Georgian Prime Minister Irakli Kobahidze said the country will not allow a revolution to happen, following protests over his government's sudden freeze on Georgia's EU accession process.
Kobahidze's Georgian Dream party said on Thursday it was halting negotiations to join the European Union for the next four years because of what it called "blackmail" of Georgia by the bloc, abruptly reversing a long-standing national goal.
EU membership is extremely popular in Georgia, and public opinion polls consistently show strong public support, Reuters writes.
The freezing of talks on the application was met with great anger in the country, whose goal of EU membership is enshrined in its constitution.
The prime minister accused opponents of stopping EU accession of planning a revolution, similar to Ukraine's Maidan protest in 2014, which overthrew a pro-Russian president.

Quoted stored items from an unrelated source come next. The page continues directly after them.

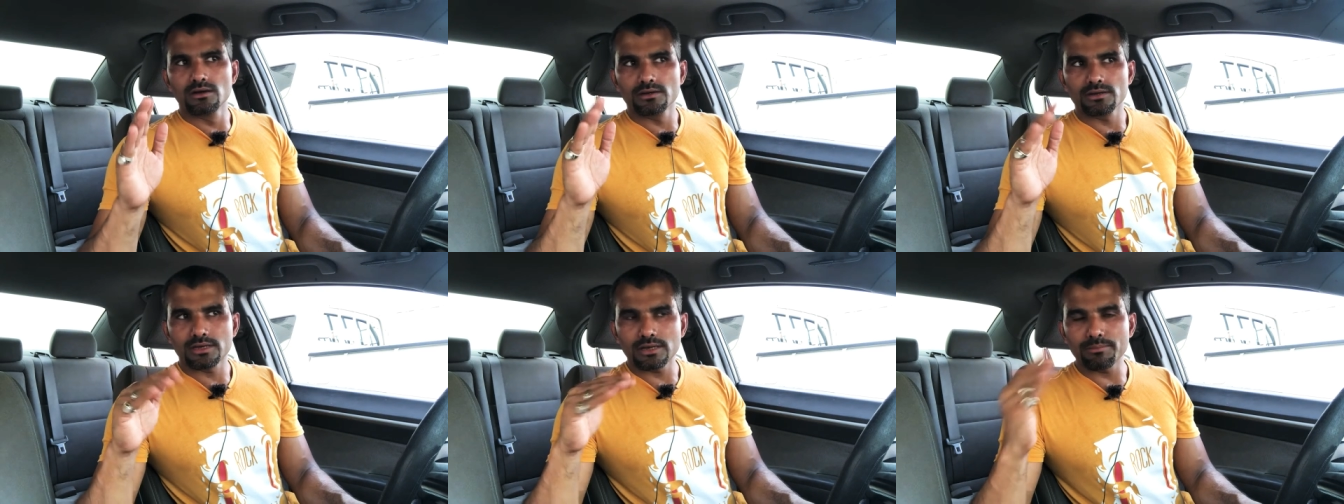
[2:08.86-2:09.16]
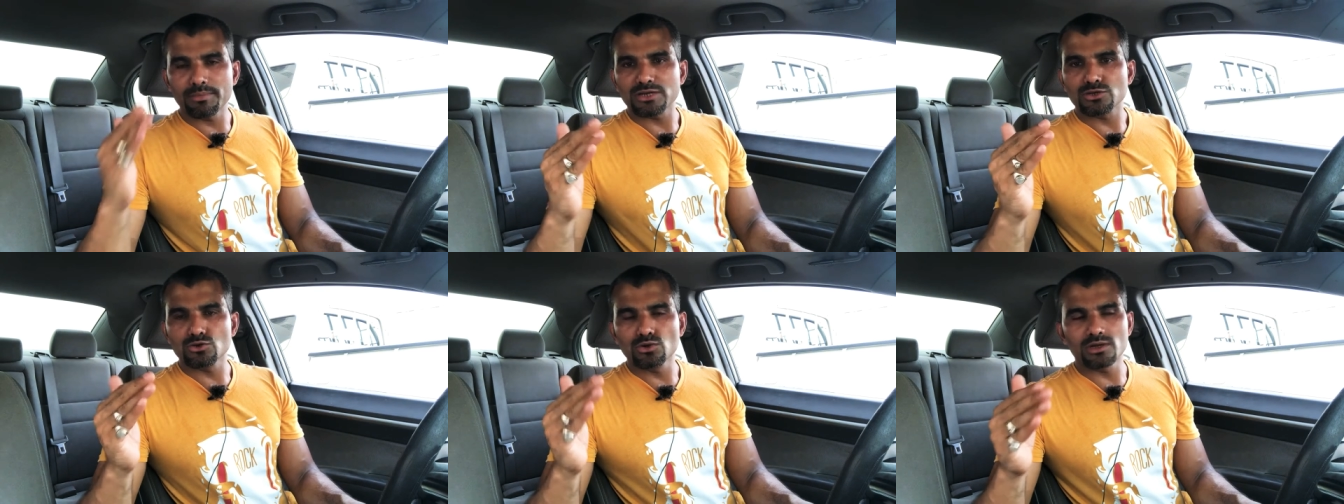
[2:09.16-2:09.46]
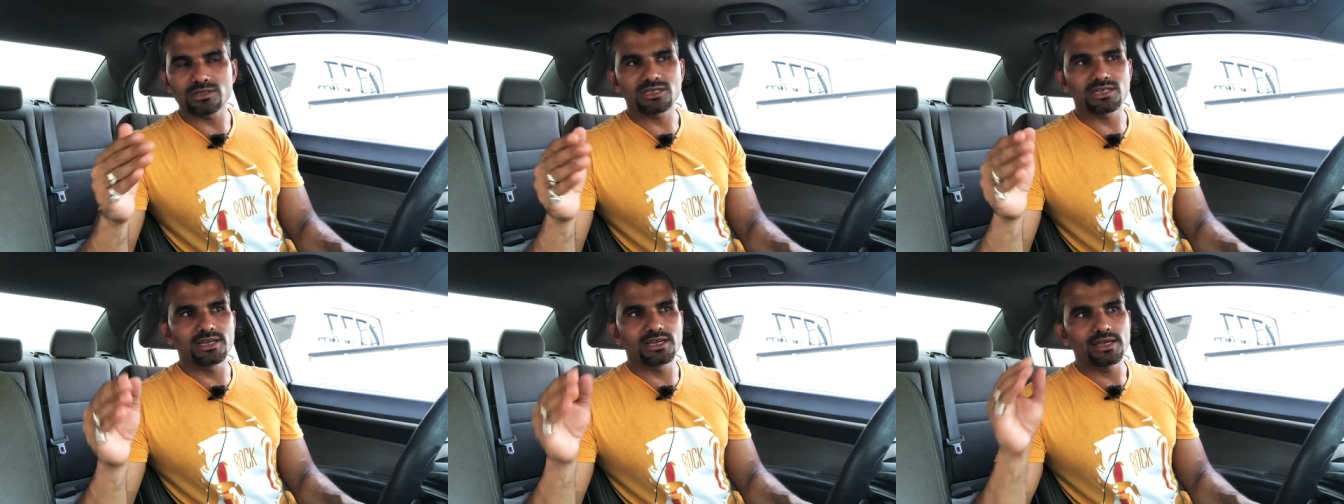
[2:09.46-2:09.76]
নাম্বার টু
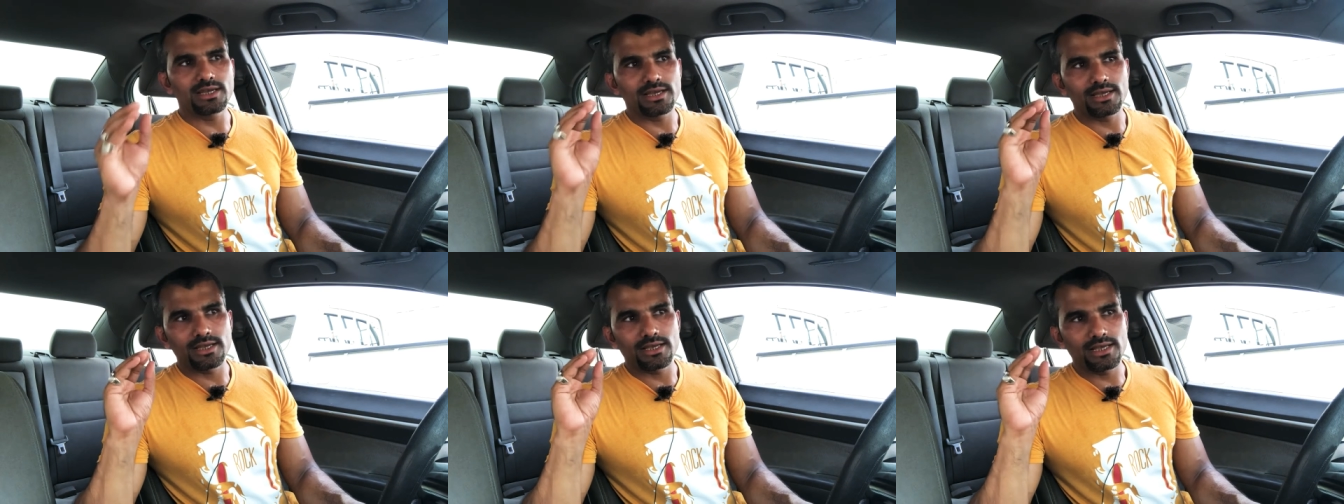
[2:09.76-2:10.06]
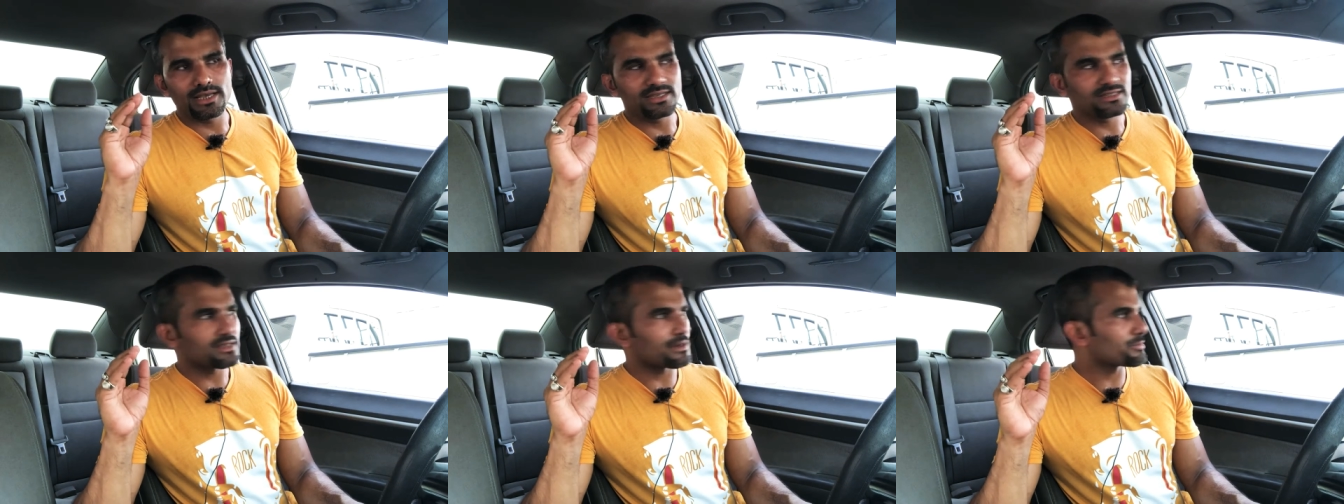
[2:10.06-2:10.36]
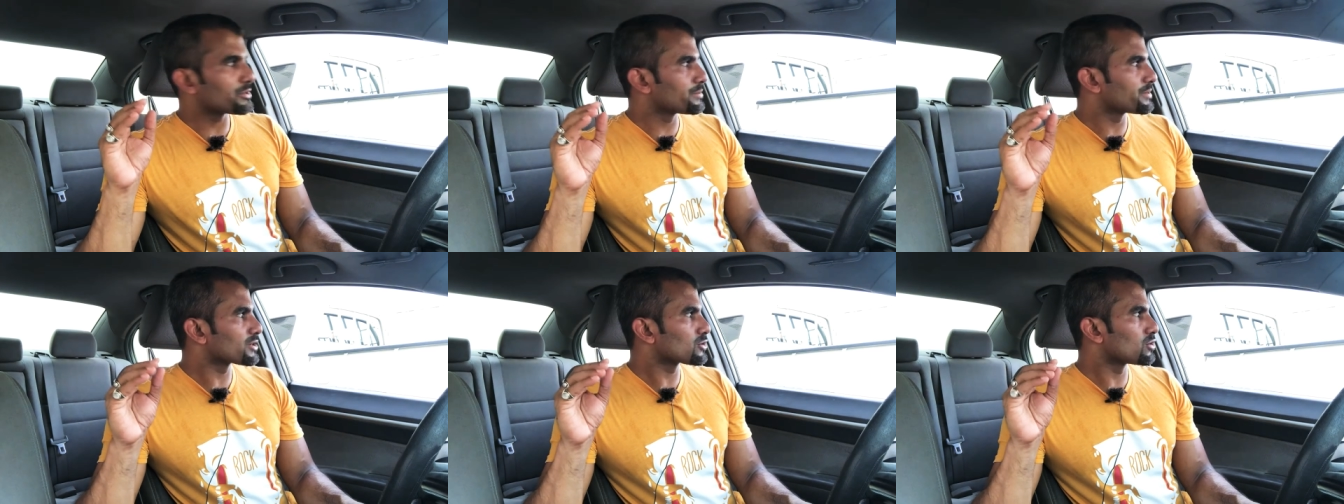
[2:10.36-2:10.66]
হচ্ছে এই
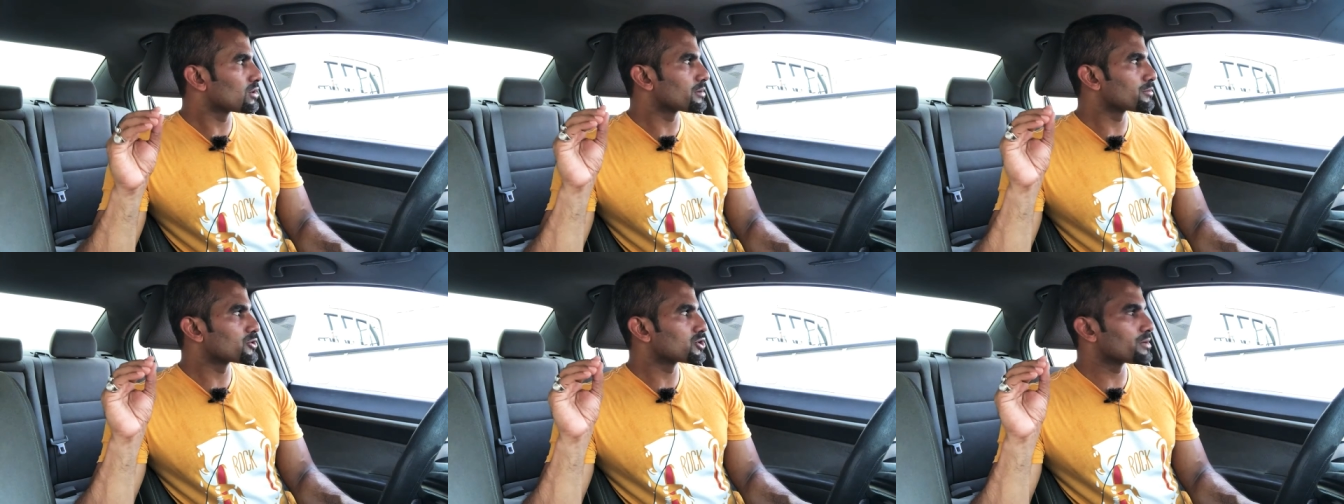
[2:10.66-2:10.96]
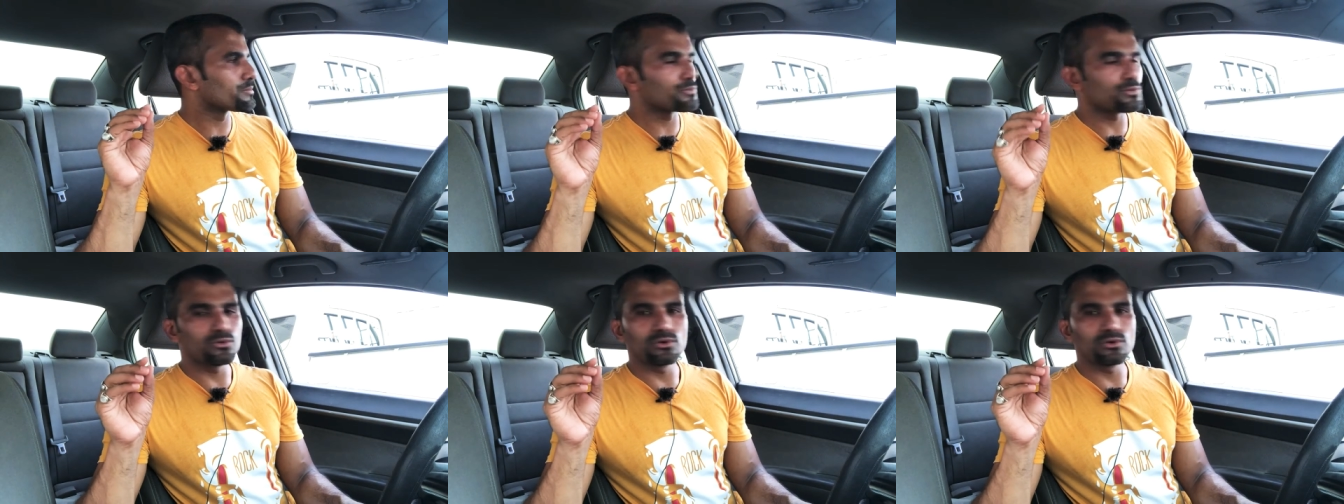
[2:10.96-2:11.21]
সাপ্লিমেন্টগুলোর মধ্যে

"In Georgia, the Maidan scenario cannot be realized. Georgia is a state and the state, of course, will not allow it," Kobahidze said, Georgian media reported.
Georgia's interior ministry said on Saturday it had arrested 107 people in the capital Tbilisi overnight during a protest in which protesters erected barricades along central Rustaveli Avenue and fired fireworks at police who used water cannons and tear gas to disperse them.
New protests are planned for tonight.
Hundreds of employees in Georgia's ministries of foreign affairs, defense, justice and education, along with the country's central bank, signed open letters condemning the decision to freeze negotiations.
Kvicha Kvaratshelija, the star of the Georgian national football team, supported the protesters.
"My country hurts, my people hurt - it's painful and emotional to watch the videos that are circulating, stop the violence and aggression! Georgia deserves Europe today more than ever," Kvaratshelija wrote on Facebook.
The suspension of EU accession caps a months-long deterioration in relations between Georgian Dream, which has faced accusations of authoritarian and pro-Russian tendencies, and the West.
The party is dominated by Bidzina Ivanišvili, a billionaire former prime minister who is taking increasingly anti-Western views.
The Georgian Dream won nearly 54 percent of the vote in October elections that opposition parties say were rigged.
Both the ruling party and Georgia's election commission say the vote was free and fair. Western countries have called for an investigation into the violation of the law.
The EU has already said Georgia's application was halted because of laws against "foreign agents" and LGBT rights that it described as draconian and pro-Russian.
Meanwhile, the Georgian Dream has moved to build ties with neighboring Russia, from which Georgia gained independence in 1991.
The two countries have not had diplomatic relations since a brief war over a Moscow-backed rebel region in 2008, but resumed direct flights in 2023, while Moscow lifted visa restrictions on Georgian nationals earlier this year.